1991 Colonial Athletic Association baseball tournament
- Teams: 6
- Format: Double-elimination tournament
- Finals site: Harrington Field; Greenville, North Carolina;
- Champions: East Carolina (4th title)
- Winning coach: Gary Overton (4th title)
- MVP: David Leisten (East Carolina)

= 1991 Colonial Athletic Association baseball tournament =

American college baseball tournament

The 1991 Colonial Athletic Association baseball tournament was held at Harrington Field on the campus of East Carolina in Greenville, North Carolina, from May 14 through 17. The event determined the champion of the Colonial Athletic Association for the 1991 season. Third-seeded won the tournament for the fourth time, and third in a row, and earned the CAA's automatic bid to the 1991 NCAA Division I baseball tournament.

Entering the event, East Carolina had won the most championships, with three, including the previous two. George Mason and Richmond had each won once.

==Format and seeding==
The CAA's six teams were seeded one to six based on winning percentage from the conference's round robin regular season. They played a double-elimination tournament with first round matchups of the top and bottom seeds, second and fifth seeds, and third and fourth seeds.

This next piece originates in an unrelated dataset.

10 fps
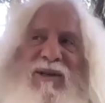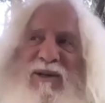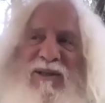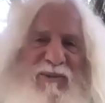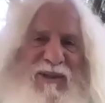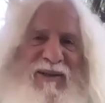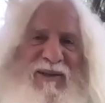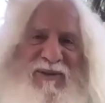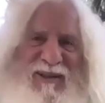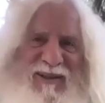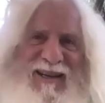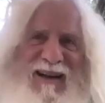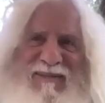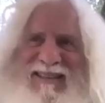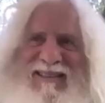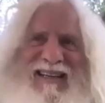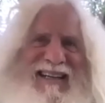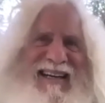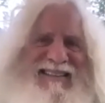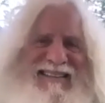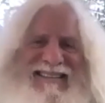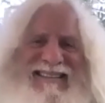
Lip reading: Lord knows, we could use a little calmness right now.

| Team | W | L | Pct. | GB | Seed |
|---|---|---|---|---|---|
| Richmond | 15 | 2 | .882 | — | 1 |
| UNC Wilmington | 11 | 9 | .550 | 5.5 | 2 |
| East Carolina | 9 | 8 | .529 | 6 | 3 |
| James Madison | 7 | 9 | .438 | 6.5 | 4 |
| George Mason | 4 | 11 | .267 | 10 | 5 |
| William & Mary | 4 | 11 | .267 | 10 | 6 |

==Most Valuable Player==
David Leisten was named Tournament Most Valuable Player. Leisten was an outfielder for East Carolina.